Data to use -
·····

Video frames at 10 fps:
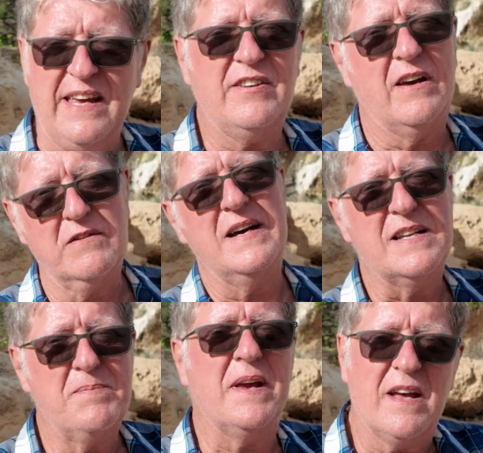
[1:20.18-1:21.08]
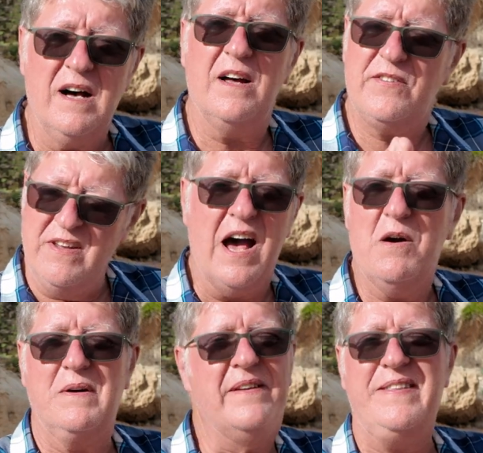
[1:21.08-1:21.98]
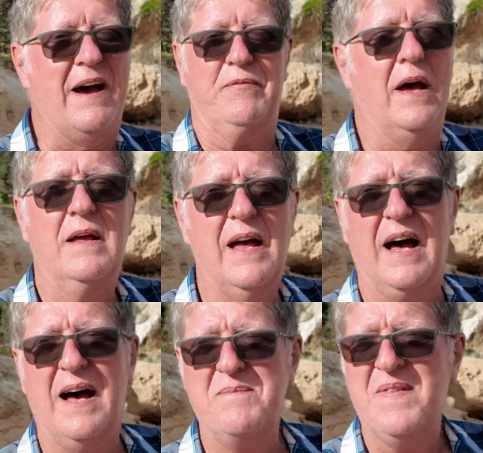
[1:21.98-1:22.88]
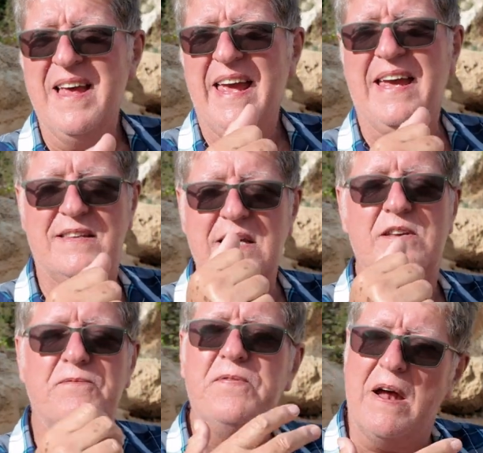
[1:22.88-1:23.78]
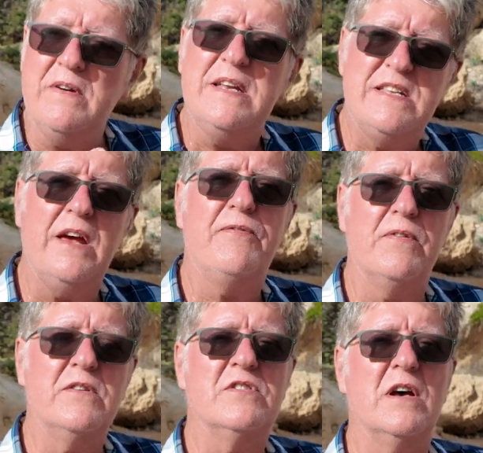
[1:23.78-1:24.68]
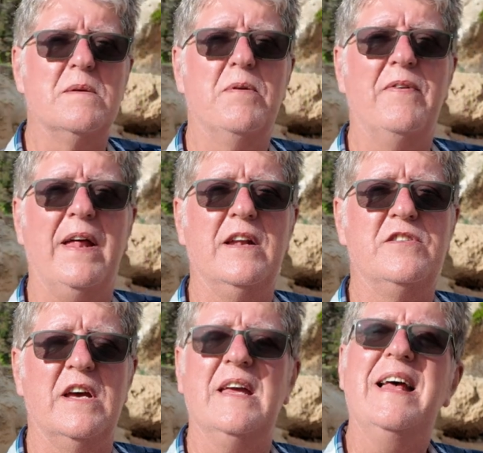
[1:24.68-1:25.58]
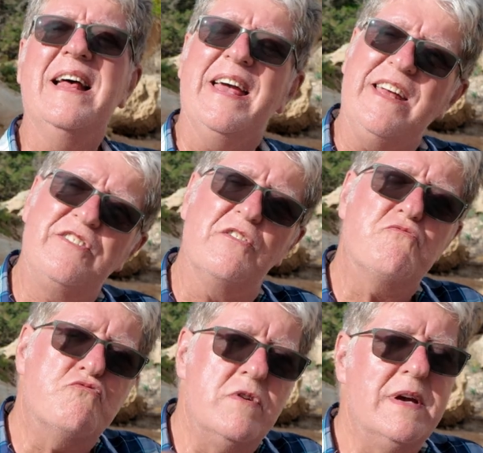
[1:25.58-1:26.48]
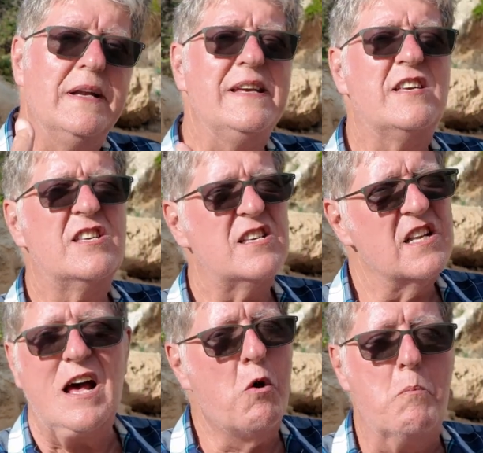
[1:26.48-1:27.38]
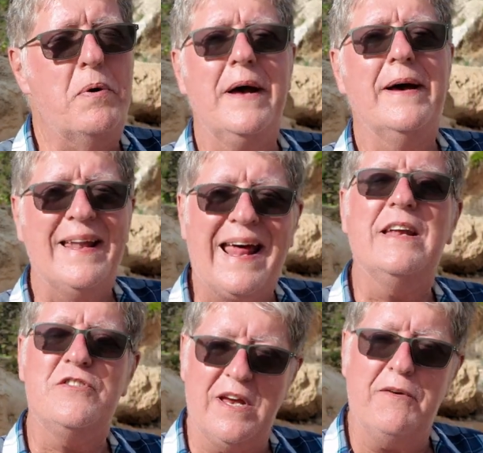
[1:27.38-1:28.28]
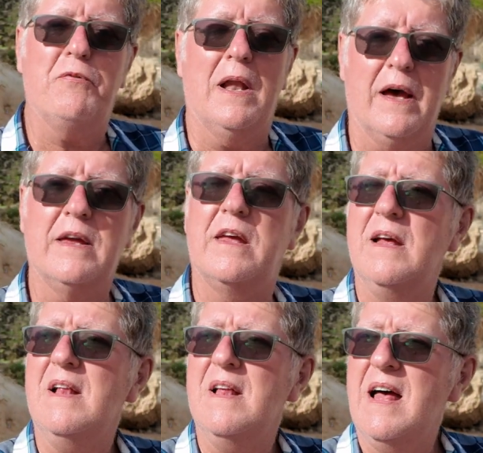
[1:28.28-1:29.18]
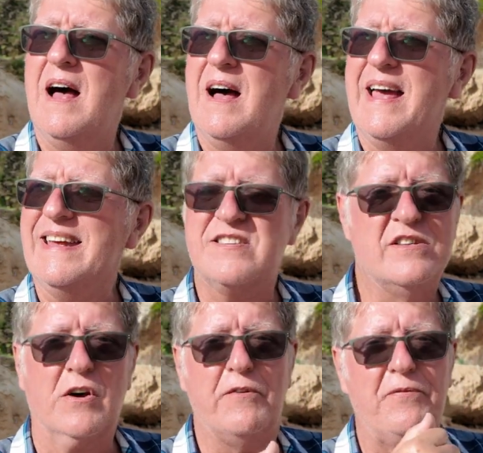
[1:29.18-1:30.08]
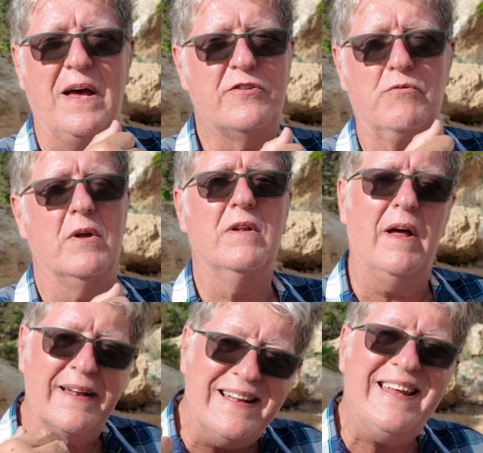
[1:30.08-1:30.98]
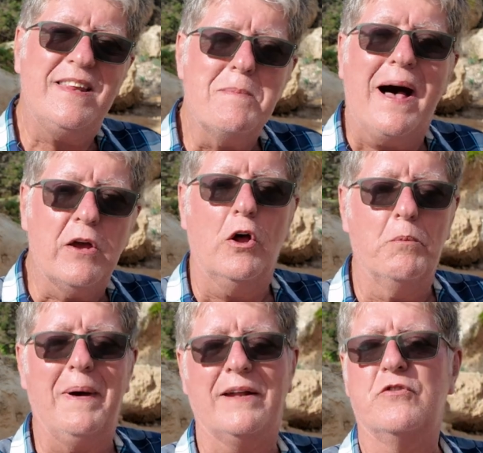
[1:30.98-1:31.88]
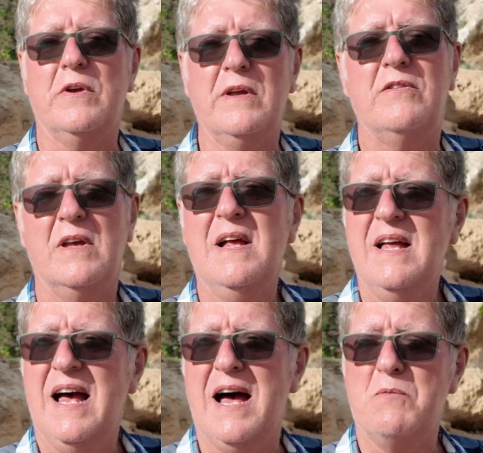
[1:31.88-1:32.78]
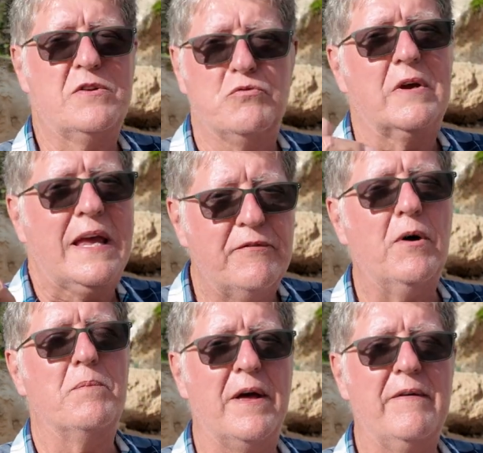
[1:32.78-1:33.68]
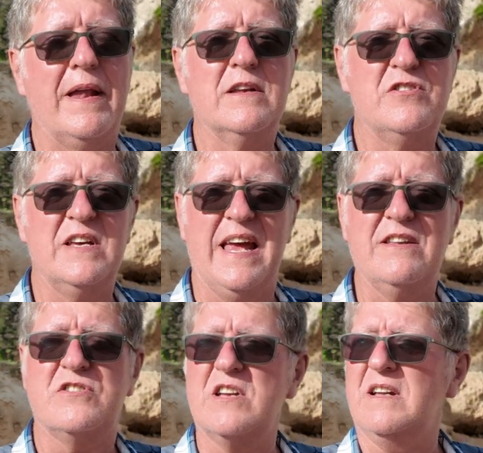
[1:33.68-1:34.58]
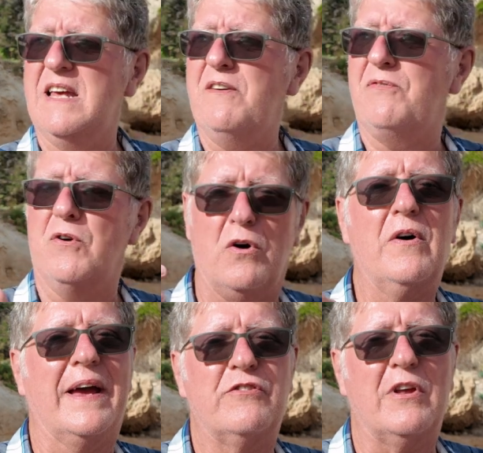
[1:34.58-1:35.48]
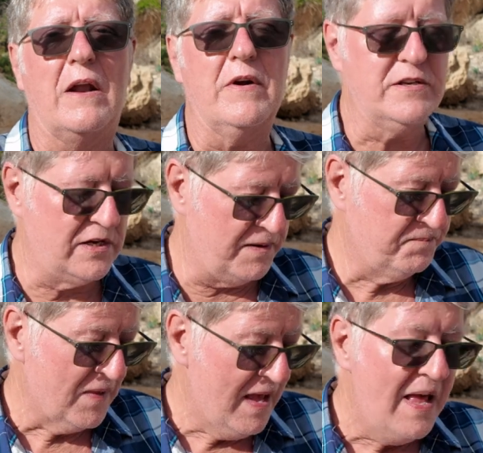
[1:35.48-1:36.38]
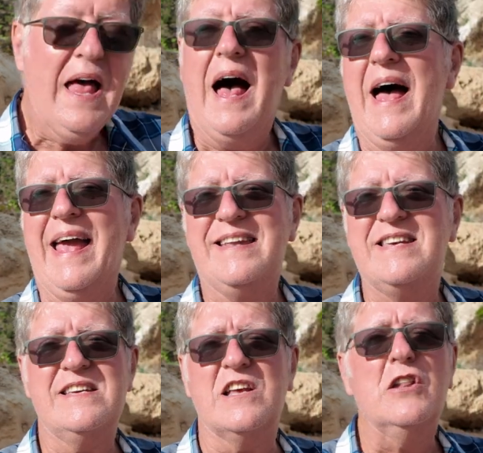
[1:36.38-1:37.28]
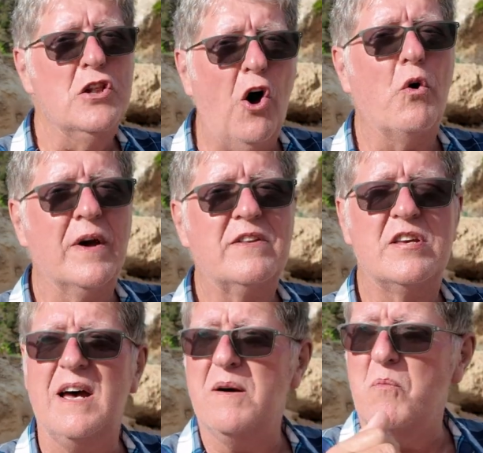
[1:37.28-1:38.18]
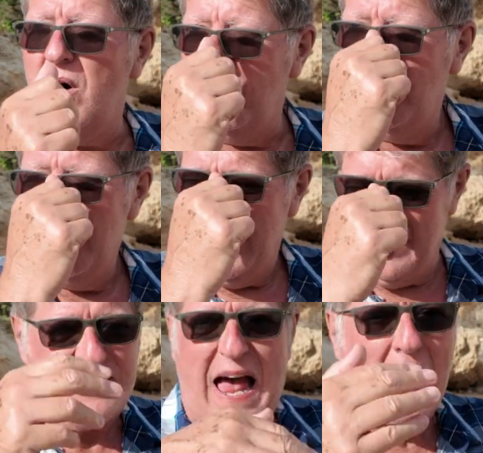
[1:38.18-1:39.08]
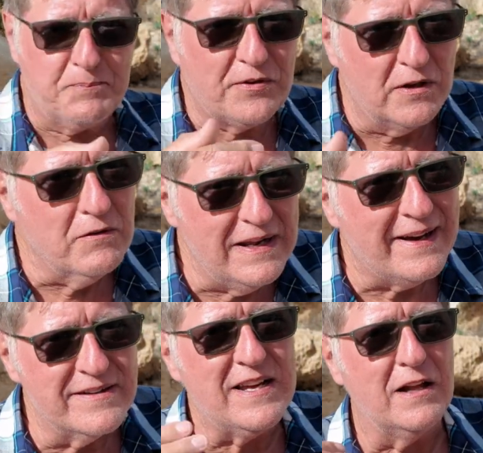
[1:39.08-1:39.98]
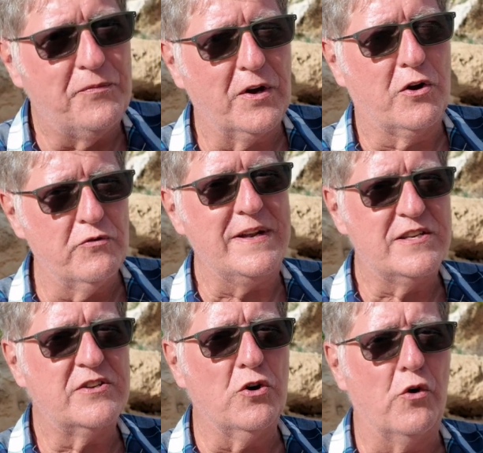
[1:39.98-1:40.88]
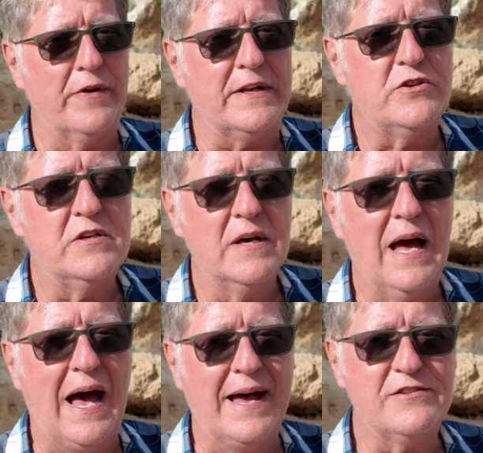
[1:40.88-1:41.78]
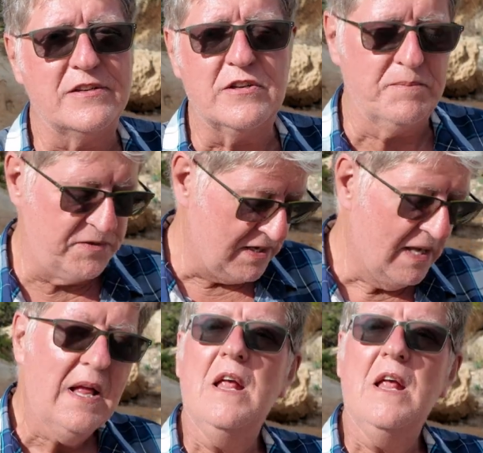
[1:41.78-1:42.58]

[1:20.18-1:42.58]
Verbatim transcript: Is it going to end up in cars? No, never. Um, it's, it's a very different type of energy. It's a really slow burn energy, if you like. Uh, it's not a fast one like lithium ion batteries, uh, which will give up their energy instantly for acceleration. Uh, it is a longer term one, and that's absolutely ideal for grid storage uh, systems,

·····

Task prompt - Copy exactly the lines running from the beginning of the listing through the line that has "[1:41.78-1:42.58]". Drop the pictures.

Response below -
Video frames at 10 fps:
[1:20.18-1:21.08]
[1:21.08-1:21.98]
[1:21.98-1:22.88]
[1:22.88-1:23.78]
[1:23.78-1:24.68]
[1:24.68-1:25.58]
[1:25.58-1:26.48]
[1:26.48-1:27.38]
[1:27.38-1:28.28]
[1:28.28-1:29.18]
[1:29.18-1:30.08]
[1:30.08-1:30.98]
[1:30.98-1:31.88]
[1:31.88-1:32.78]
[1:32.78-1:33.68]
[1:33.68-1:34.58]
[1:34.58-1:35.48]
[1:35.48-1:36.38]
[1:36.38-1:37.28]
[1:37.28-1:38.18]
[1:38.18-1:39.08]
[1:39.08-1:39.98]
[1:39.98-1:40.88]
[1:40.88-1:41.78]
[1:41.78-1:42.58]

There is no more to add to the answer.